The Front Line (or Go-ji-jeon in Korean) is a drama centered on the Korean War's final battle that will determine the border between north and south. The film plot main issue is finding its footing in what story to tell. It takes a while (around 1/3 of the running time to be more specific) for it get to the standstill battle over Aerok Hill and finally explore the soldiers mentality on the war and personal feeling knowing they could kill the enemy they're communicating with. It is exactly here at Aerok Hill when the film becomes formulaic almost crossing the line of being repetitive. At Aerok Hill we get an attack to obtain the hill, chat between the soldiers, looking in a secret box and sending supplies to whoever opens it. What makes the repetition worth enduring is what I said earlier is the human exploration of war. Like if soldiers should keep fighting even in a non advancing standstill? Will the enemy be more sympathetic taking your life if they know you better? The other welcome addition is a subplot involving a sniper. The sniper subplot won't provide as much action as one might expect instead providing more the dramatic content than anything else.

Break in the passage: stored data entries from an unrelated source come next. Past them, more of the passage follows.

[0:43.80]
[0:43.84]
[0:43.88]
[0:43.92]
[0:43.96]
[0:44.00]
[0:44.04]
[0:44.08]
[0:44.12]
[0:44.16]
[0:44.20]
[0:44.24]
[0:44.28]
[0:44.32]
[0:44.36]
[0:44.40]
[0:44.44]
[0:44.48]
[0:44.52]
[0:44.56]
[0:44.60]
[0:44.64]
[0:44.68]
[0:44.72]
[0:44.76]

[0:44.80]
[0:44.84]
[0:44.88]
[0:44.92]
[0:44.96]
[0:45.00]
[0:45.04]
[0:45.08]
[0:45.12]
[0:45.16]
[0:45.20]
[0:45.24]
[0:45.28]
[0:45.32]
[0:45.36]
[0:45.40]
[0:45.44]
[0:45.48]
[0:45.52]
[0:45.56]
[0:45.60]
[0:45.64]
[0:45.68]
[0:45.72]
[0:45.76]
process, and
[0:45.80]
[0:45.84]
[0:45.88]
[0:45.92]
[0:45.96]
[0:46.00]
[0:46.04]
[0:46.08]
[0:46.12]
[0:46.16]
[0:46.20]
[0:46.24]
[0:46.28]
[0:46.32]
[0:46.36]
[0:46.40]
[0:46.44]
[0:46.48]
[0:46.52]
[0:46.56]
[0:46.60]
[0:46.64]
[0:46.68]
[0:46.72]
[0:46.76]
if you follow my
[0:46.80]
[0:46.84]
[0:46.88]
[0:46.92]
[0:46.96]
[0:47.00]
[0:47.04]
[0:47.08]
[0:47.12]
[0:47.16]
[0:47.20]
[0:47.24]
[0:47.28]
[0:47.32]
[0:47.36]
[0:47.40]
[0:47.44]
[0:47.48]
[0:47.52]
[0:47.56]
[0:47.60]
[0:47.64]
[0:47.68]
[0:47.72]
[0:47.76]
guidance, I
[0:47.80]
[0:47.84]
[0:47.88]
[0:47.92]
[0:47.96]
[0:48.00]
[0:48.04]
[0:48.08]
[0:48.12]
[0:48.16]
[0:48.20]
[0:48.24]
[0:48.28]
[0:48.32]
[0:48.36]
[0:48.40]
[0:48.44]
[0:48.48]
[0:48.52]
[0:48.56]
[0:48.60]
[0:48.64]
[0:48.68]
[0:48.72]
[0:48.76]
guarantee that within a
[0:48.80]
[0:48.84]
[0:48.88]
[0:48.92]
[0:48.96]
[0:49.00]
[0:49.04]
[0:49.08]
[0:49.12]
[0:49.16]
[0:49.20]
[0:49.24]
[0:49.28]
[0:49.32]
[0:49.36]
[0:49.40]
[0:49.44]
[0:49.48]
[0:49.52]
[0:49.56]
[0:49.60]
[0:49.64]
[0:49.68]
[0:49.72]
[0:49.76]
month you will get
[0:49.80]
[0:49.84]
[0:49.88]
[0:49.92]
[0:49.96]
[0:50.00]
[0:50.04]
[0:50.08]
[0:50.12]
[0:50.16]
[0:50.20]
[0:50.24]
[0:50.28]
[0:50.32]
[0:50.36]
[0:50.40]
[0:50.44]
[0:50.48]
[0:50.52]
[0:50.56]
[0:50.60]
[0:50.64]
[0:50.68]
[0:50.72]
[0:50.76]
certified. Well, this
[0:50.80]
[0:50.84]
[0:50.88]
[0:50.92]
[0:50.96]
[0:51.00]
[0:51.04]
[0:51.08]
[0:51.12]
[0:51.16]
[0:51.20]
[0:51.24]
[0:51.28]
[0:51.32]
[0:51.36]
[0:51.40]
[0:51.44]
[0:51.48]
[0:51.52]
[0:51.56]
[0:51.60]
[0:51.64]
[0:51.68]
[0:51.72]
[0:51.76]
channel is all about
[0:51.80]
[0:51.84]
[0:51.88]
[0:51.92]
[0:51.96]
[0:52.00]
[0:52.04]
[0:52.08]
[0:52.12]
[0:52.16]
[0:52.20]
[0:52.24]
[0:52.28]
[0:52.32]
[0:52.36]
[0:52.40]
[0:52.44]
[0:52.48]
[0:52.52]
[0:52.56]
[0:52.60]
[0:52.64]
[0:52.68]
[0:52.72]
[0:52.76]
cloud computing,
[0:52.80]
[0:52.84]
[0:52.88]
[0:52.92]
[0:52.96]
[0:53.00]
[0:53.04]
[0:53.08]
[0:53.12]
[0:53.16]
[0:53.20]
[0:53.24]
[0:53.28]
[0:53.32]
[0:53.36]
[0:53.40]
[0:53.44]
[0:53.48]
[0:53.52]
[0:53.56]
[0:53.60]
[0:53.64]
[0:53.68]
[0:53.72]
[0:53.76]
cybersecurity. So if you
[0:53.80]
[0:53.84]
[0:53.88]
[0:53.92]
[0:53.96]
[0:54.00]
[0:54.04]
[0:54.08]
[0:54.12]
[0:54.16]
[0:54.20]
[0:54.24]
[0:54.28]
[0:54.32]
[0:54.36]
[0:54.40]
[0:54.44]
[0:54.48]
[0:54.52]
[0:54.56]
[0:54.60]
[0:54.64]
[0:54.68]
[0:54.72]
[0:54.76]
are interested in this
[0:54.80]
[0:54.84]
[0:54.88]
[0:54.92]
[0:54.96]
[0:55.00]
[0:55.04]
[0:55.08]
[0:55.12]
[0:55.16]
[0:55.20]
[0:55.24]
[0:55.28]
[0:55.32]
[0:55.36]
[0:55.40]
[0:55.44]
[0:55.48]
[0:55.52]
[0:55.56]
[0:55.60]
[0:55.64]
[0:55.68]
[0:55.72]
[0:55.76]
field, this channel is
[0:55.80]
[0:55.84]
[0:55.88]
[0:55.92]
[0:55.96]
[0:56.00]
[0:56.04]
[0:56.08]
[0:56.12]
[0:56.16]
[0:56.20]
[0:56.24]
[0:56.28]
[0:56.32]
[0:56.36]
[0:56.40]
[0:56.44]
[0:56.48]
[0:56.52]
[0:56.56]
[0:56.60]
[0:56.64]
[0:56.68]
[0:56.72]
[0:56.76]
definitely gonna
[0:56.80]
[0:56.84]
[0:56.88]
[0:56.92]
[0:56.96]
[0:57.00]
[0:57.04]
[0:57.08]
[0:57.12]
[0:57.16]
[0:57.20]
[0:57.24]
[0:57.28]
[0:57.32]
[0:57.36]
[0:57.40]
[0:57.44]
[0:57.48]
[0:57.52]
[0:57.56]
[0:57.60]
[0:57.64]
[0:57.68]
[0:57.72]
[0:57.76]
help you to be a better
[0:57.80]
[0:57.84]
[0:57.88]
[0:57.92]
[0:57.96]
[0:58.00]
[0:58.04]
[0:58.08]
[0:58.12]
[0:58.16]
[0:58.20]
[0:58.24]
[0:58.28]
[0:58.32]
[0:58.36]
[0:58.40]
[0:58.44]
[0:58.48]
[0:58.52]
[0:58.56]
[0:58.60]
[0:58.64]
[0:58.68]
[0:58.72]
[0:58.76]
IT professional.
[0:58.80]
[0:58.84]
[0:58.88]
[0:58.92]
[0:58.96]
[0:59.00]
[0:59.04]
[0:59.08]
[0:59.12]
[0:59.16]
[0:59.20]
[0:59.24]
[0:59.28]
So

Director Hun Jang and writer Park Sand-Yeon do a decent job telling a story. They won't be applauded by their storytelling abilities, but will be respected for presenting both sides of the conflict without demonising or undermining the other. The acting is solid as a whole with no standout of any kind. The battle scenes were badly staged. Mostly the troops run up or down a hill, shooting as they go. To get some idea of the unreality of it all: at one point the SK troops lose the hill and retreat in disorder...but when we meet them next (only minutes later)they are all sitting around without their weapons chatting in a camp.
The Front Line is held back from its own formula from being great, but is a film that put the soldiers first over spectacles. It won't be the film one might expect as first glance though they might just find something they liked just as much.